**Stored data**:

....

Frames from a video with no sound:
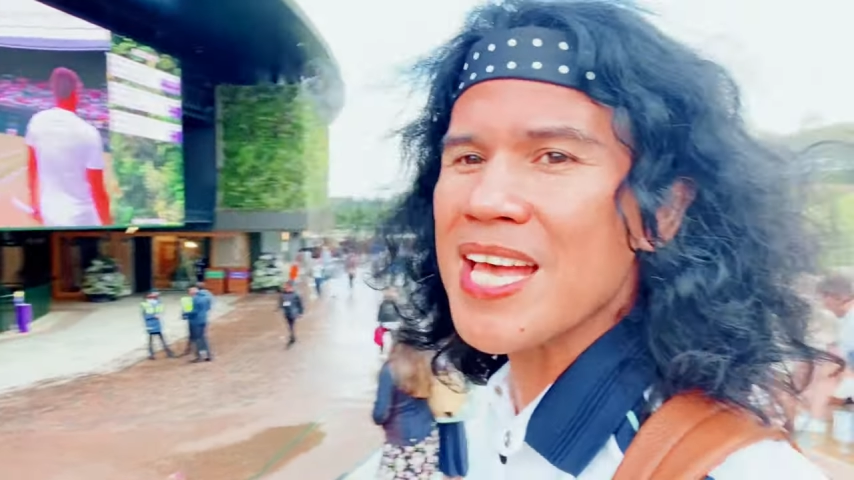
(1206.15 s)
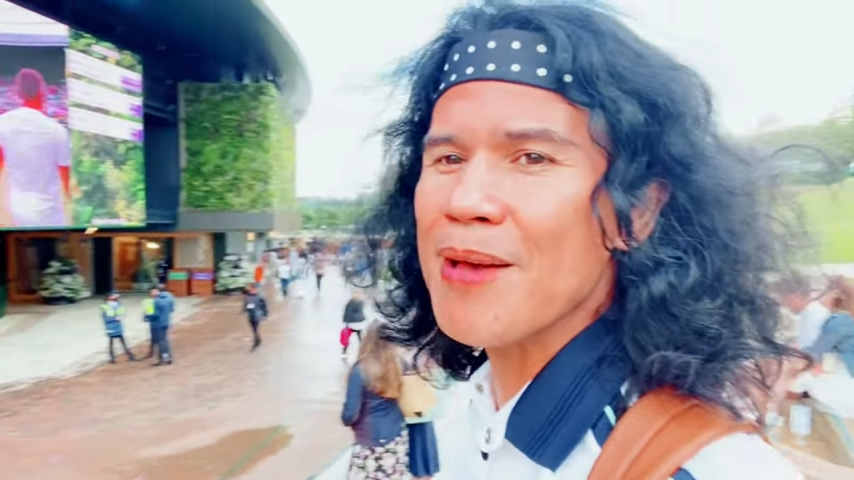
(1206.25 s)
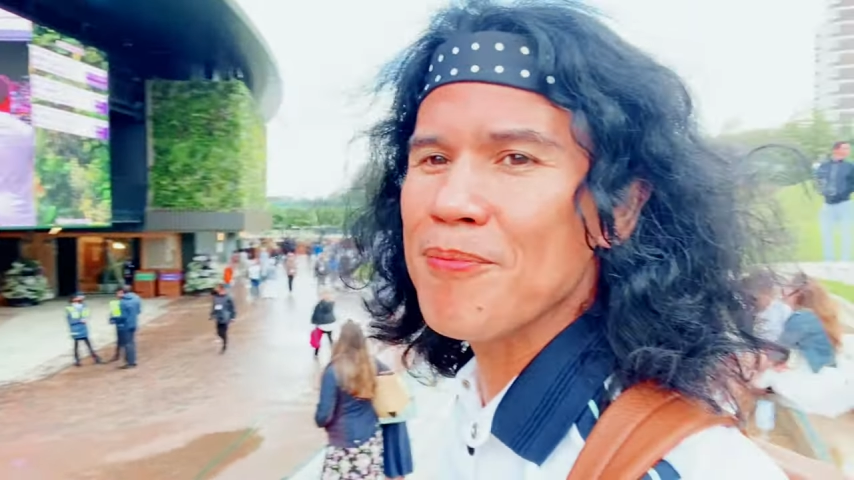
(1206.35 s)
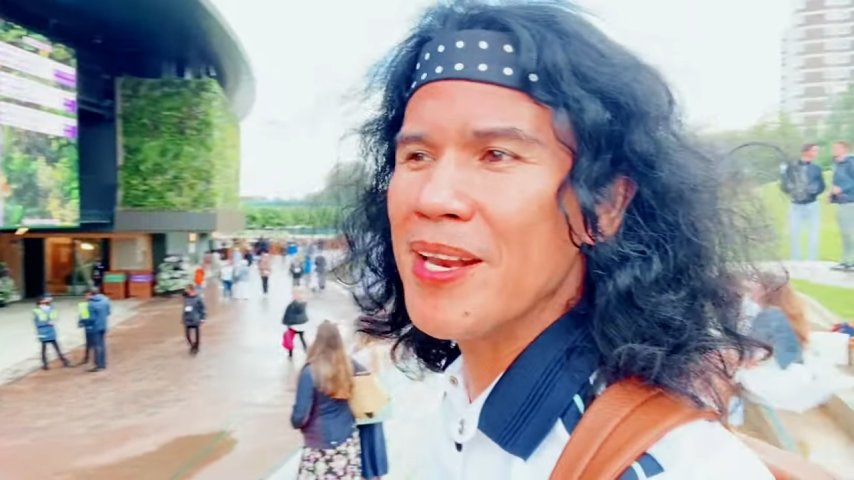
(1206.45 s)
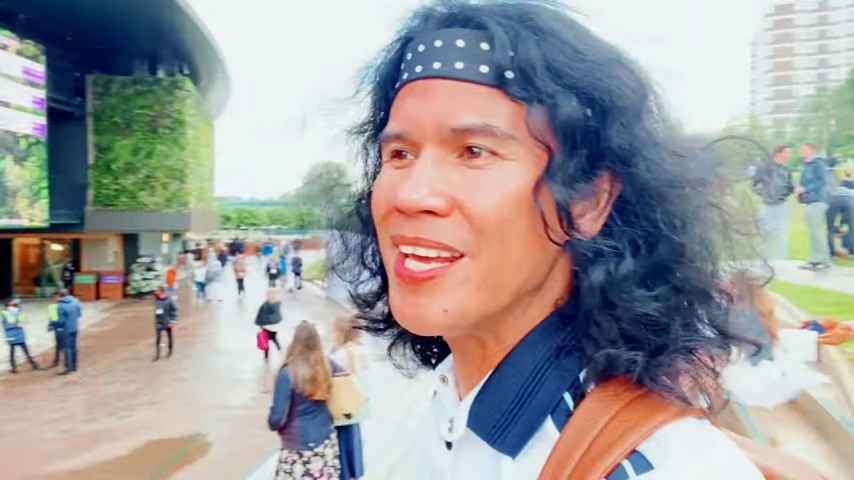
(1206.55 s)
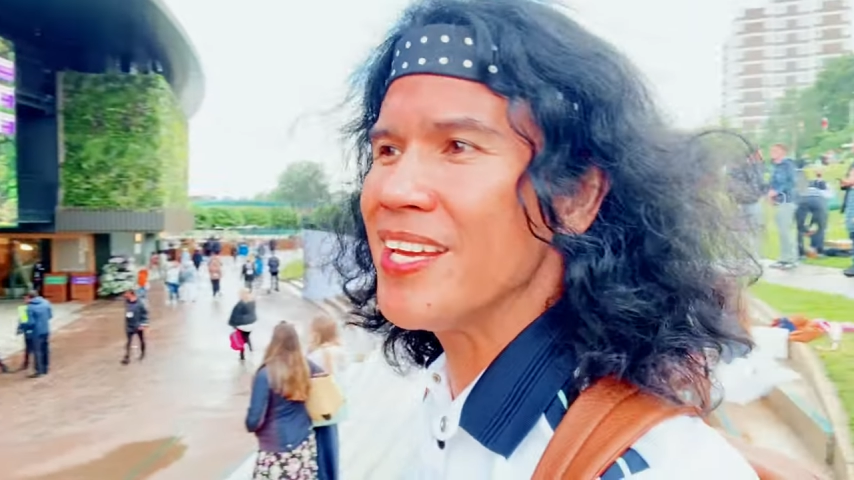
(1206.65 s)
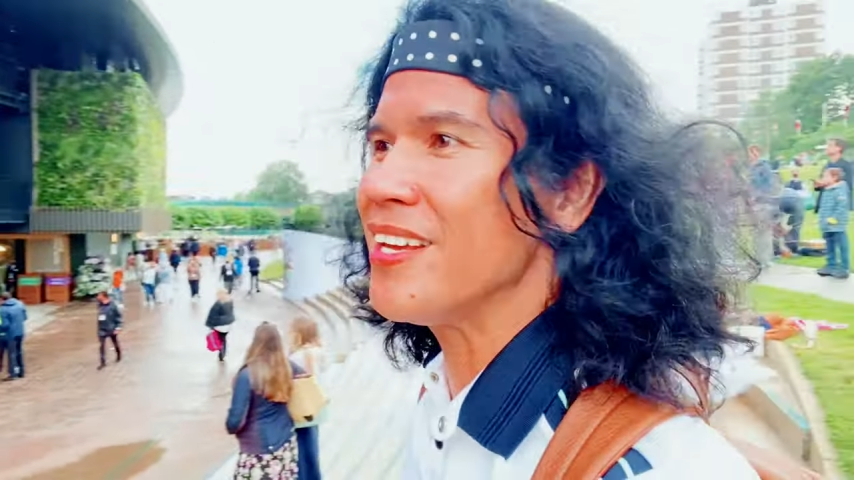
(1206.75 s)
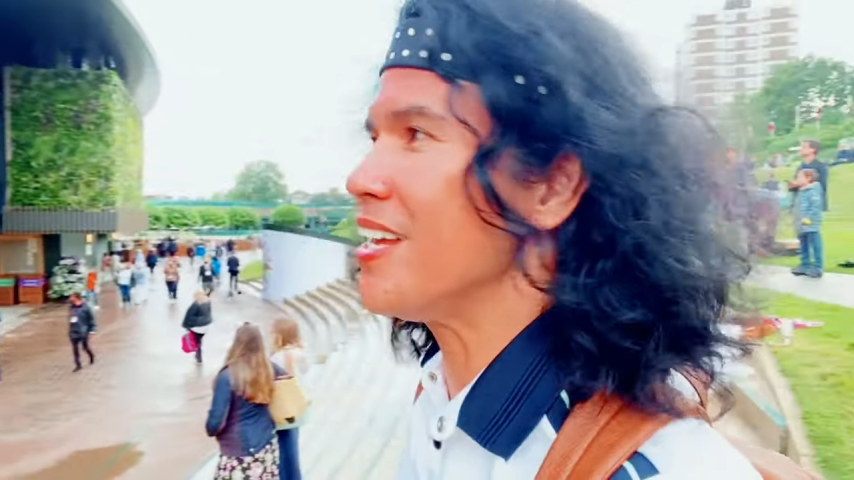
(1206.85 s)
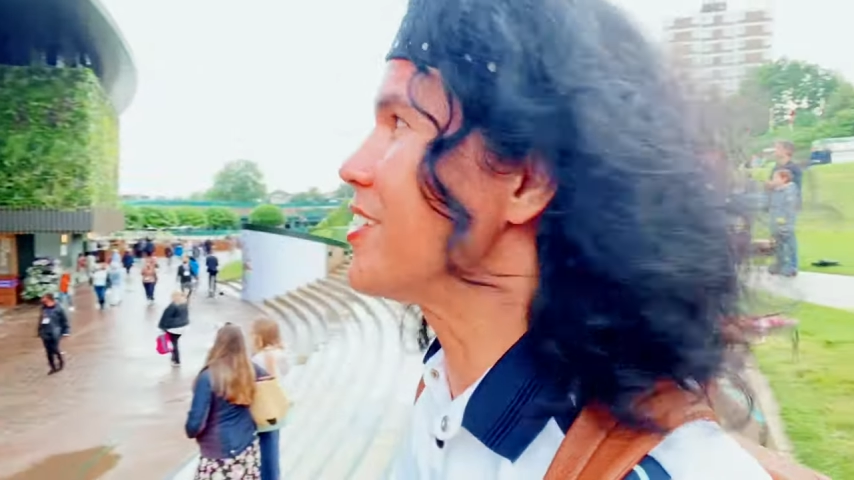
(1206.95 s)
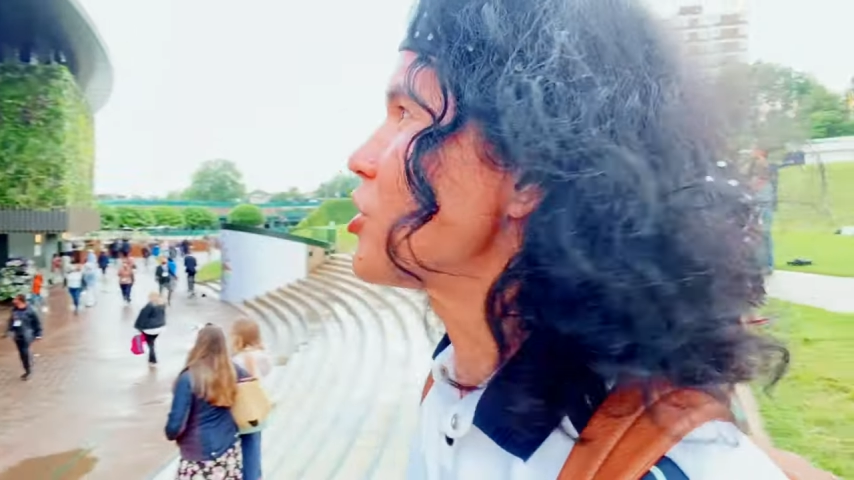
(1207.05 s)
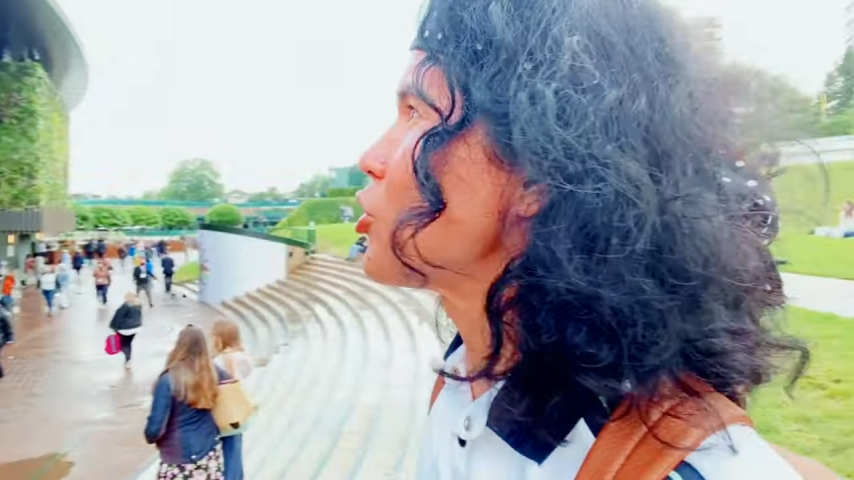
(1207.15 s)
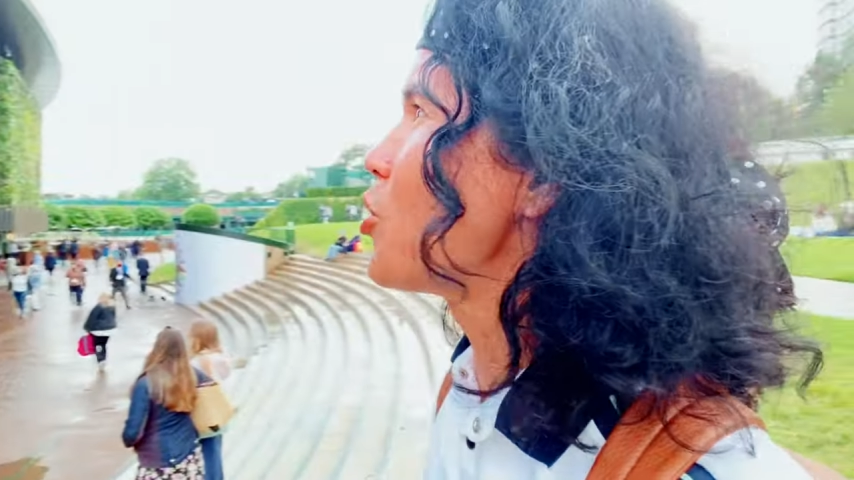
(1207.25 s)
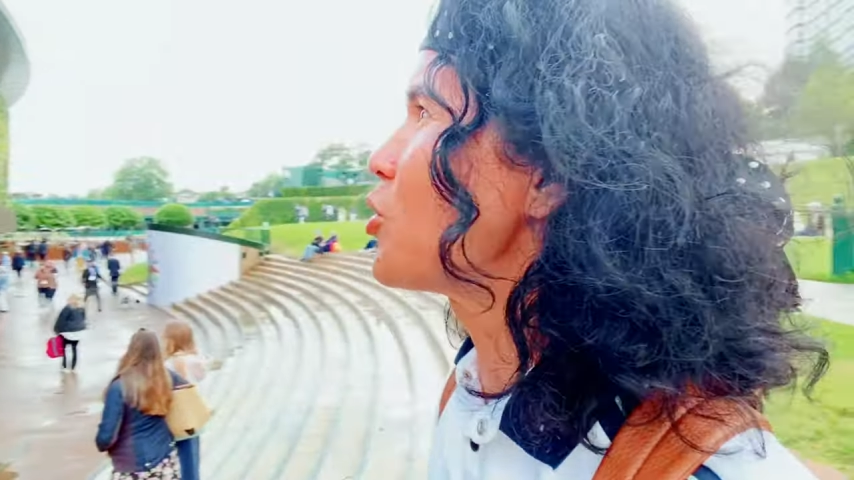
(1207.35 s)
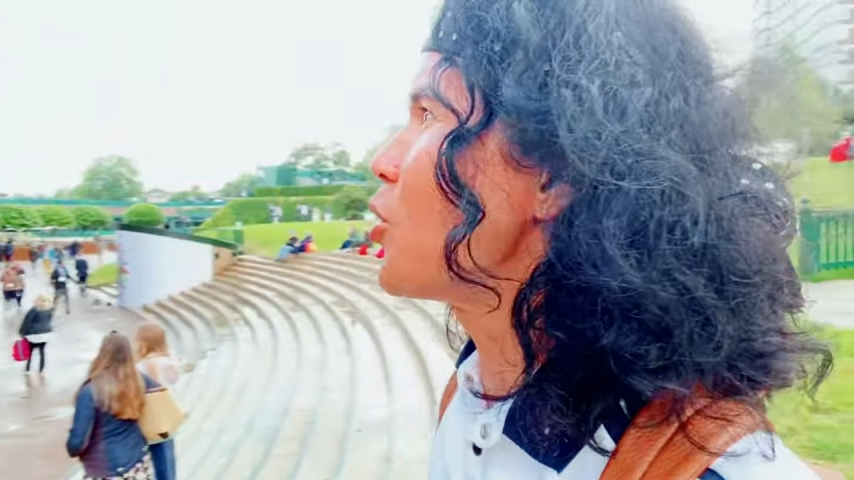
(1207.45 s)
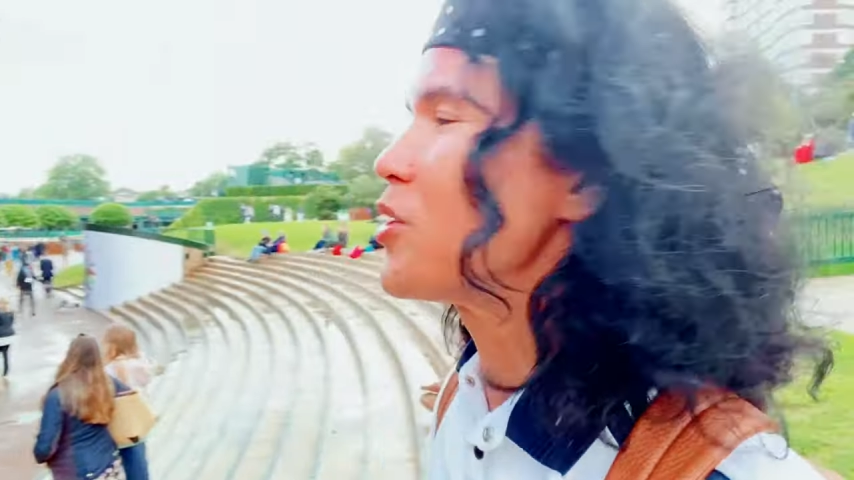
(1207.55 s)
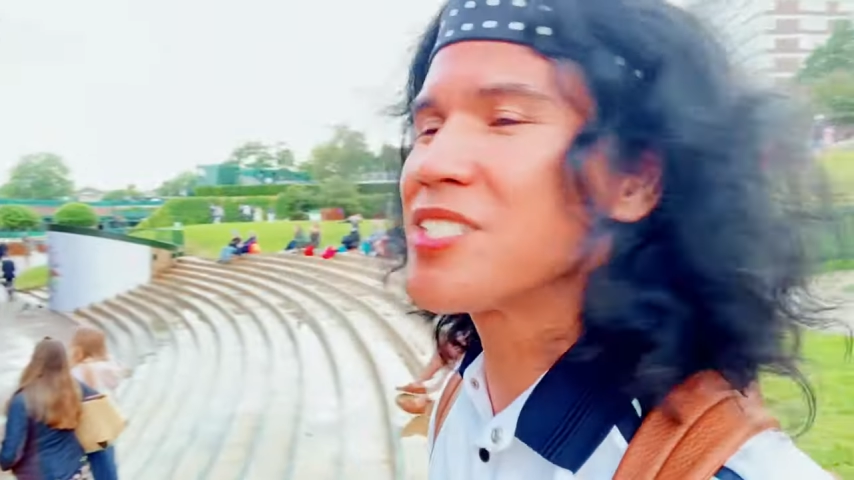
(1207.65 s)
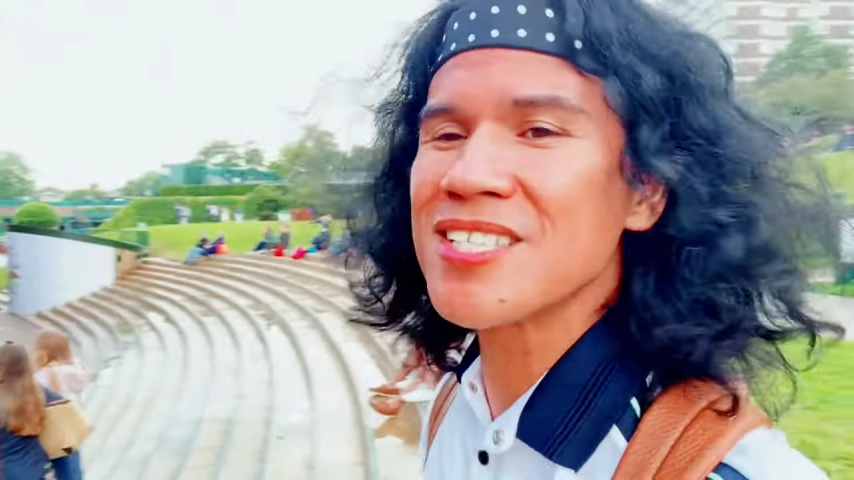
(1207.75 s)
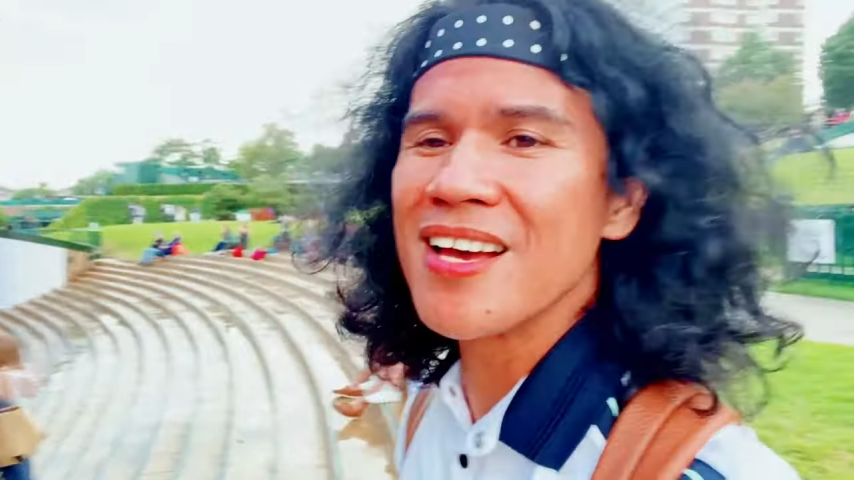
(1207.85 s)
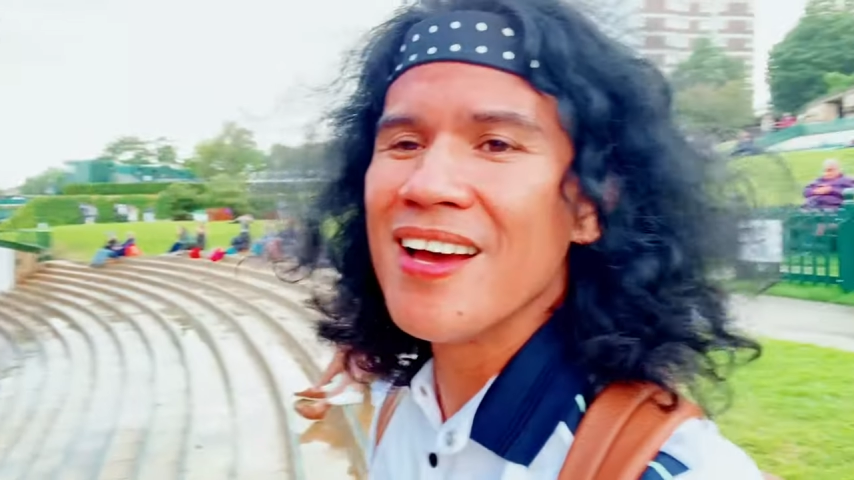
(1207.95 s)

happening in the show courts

....

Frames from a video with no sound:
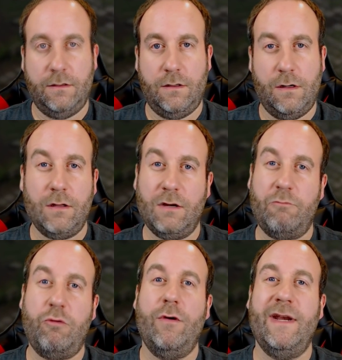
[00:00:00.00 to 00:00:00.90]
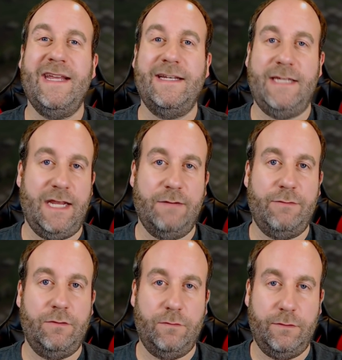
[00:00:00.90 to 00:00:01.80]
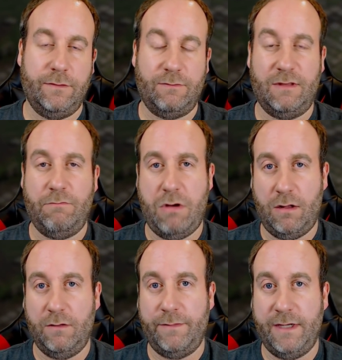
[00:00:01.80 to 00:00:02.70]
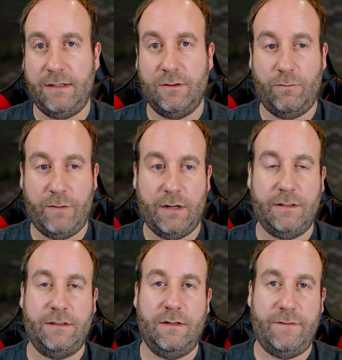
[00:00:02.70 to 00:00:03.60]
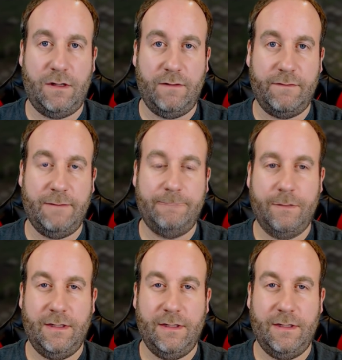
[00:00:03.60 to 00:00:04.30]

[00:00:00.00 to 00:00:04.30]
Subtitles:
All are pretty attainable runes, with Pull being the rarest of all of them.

....

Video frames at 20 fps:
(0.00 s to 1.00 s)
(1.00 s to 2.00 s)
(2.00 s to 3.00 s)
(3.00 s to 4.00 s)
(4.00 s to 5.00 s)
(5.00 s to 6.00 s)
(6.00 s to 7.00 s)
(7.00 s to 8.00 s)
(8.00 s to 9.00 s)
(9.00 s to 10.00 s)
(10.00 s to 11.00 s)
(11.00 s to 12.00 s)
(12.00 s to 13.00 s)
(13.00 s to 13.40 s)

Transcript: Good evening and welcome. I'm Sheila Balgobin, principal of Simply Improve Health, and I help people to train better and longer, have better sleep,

....

**WHAT YOU HAVE TO DO**: Take the line above containing "(2.00 s to 3.00 s)", the line containing "Transcript: Good evening", and all lines in between, and copy them exactly without anything else.

**SOLUTION FOR THIS EXERCISE**:
(2.00 s to 3.00 s)
(3.00 s to 4.00 s)
(4.00 s to 5.00 s)
(5.00 s to 6.00 s)
(6.00 s to 7.00 s)
(7.00 s to 8.00 s)
(8.00 s to 9.00 s)
(9.00 s to 10.00 s)
(10.00 s to 11.00 s)
(11.00 s to 12.00 s)
(12.00 s to 13.00 s)
(13.00 s to 13.40 s)

Transcript: Good evening and welcome. I'm Sheila Balgobin, principal of Simply Improve Health, and I help people to train better and longer, have better sleep,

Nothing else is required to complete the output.